Oratorios, like operas, tell a dramatic story.  But operas are musical theatre with staging and all the accoutrements, whereas oratorios are strictly concert performances. Generally speaking, oratorios take their text from religious settings rather than the secular. Handel was the first to stage an oratorio in England with his production of Esther.  The Church, of course was outraged at the profanity of performing a sacred text in the theater and did their utmost to undermine Handel’s credibility.  But when the Royal family attended a production, Esther became very popular.  One could hear snatches of arias sung with garbled texts on the streets—for the line “I come, my queen, to chaste delights” became “I comb my queen to chase the lice”.  A true sign of popular admiration! Handel composed 29 oratorios in his lifetime, each a testament to his own religious fervor. Once, it is said, a woman asked him how he composed such sublime music when he had such little command of the English language.  To which he replied, “Madam, I thank God I have a little religion.”

The Battle of Culloden, 1745
Besides Esther and, of course, Messiah, one of Handel’s most well-known oratorios is Judas Maccabbeus. Handel composed the oratorio to compliment Prince Augustus upon his victorious return from the Battle of Culloden. The battle was the culmination of a 1745 Jacobite uprising in effort to return the Stuarts to the English throne.  The battle, which lasted all of an hour, took the lives of nearly 2,000 Jacobites and cost the British army only 50.  The libretto for the oratorio takes its plot from the rebellion of the Jew Mattathais who refused to worship Zeus as commanded by the Seleucid Empire which ruled Judea in 170BC.  He escaped to the hills and gathered like-minded Jews to fight against the empire for their faith.  The oratorio displays the changing fortunes of the Jews from oppressed to jubilant.  It is a token of Handel’s wry sense of humor to use this story as an analogy when the strength of faith of the Jacobites was defeated while the empire was victorious.
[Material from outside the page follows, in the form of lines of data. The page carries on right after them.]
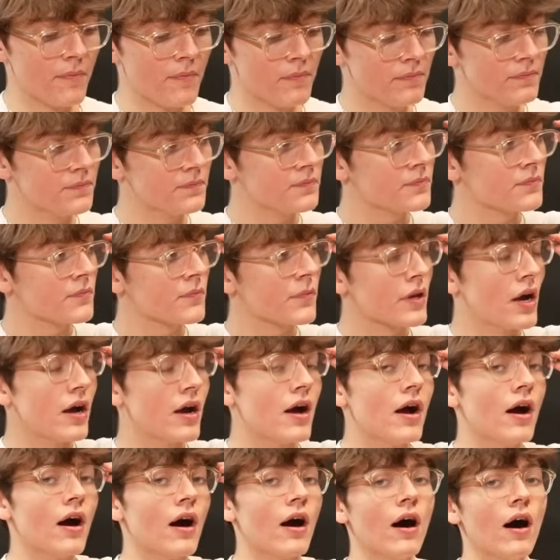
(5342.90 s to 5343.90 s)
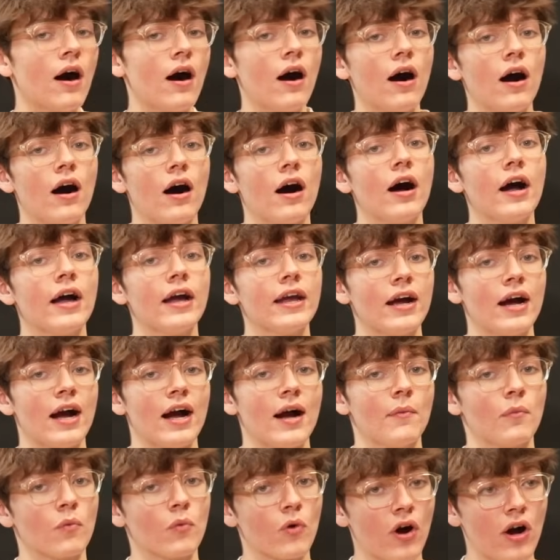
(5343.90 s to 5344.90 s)
yeah. I
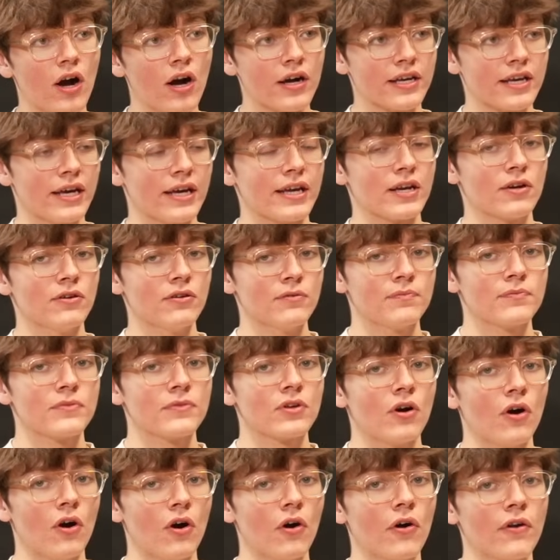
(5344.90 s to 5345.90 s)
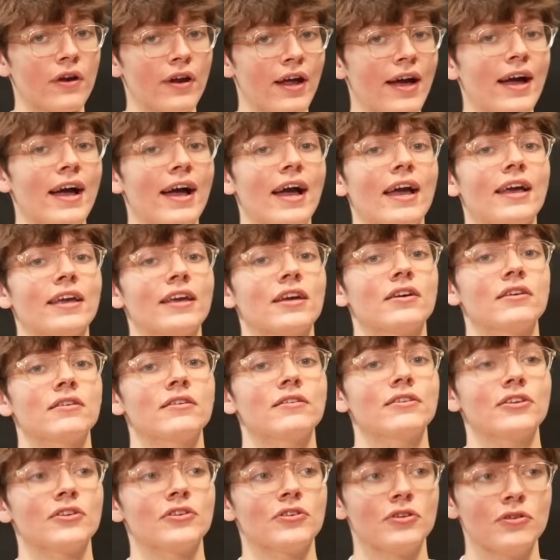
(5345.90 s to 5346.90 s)
am working on a
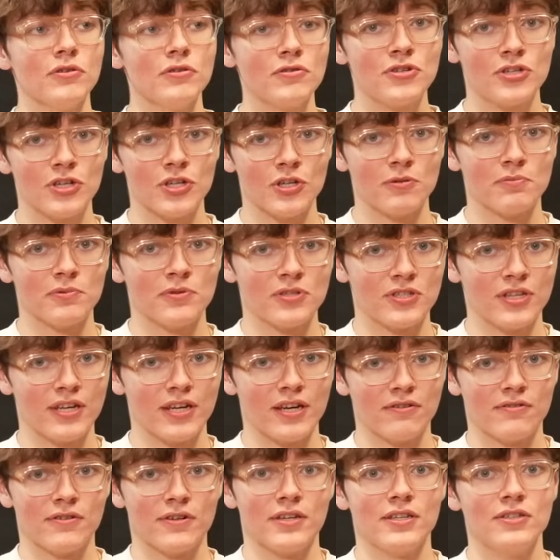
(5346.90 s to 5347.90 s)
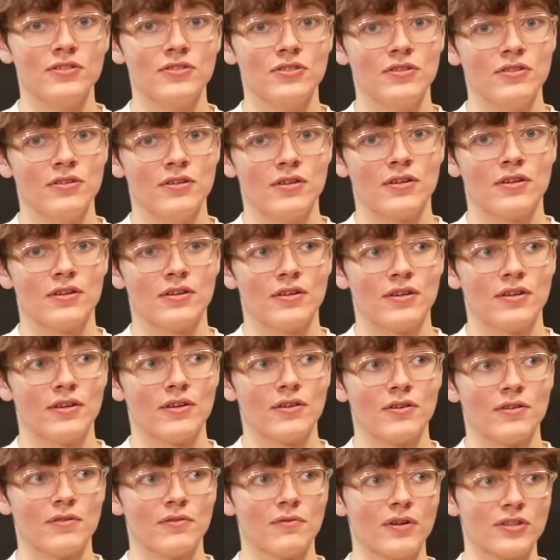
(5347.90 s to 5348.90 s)
YouTube series
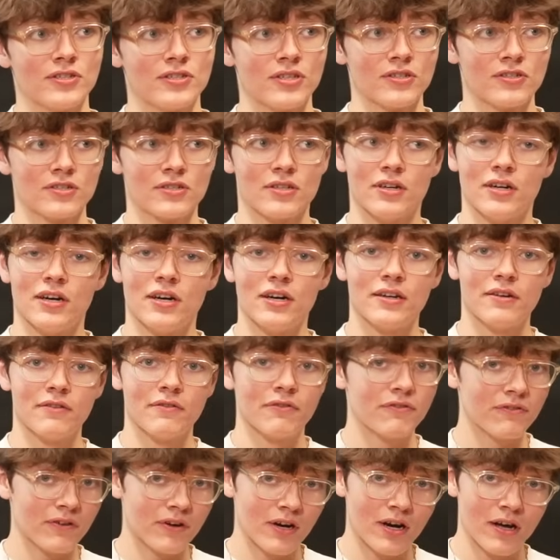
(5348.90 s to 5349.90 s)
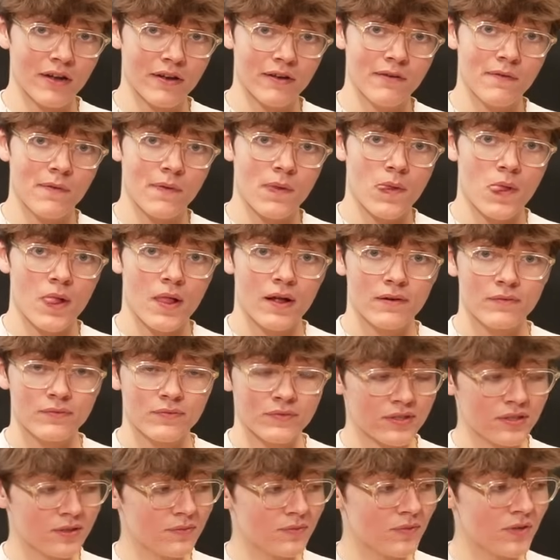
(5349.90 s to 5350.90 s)
which is kind of fun.
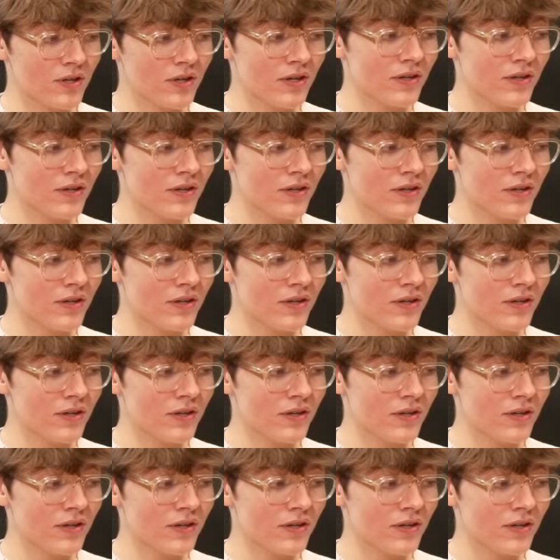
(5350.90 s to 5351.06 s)
Oh, is this the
The choral anthems See, the Conqu'ring Hero Comes! and Hallelujah, Amen are two of the more famous choruses from the oratorio.

This Sunday, the third Sunday after Epiphany, Trinity Church’s worship music will centerpiece the compositions of G.F. Handel—particularly his oratorios. The prelude will be an aria from Messiah very appropriate to Epiphany: The People that Walked in Darkness (Shall See a Great Light).  The choral anthem and the postlude are both taken from Judas Maccabeus.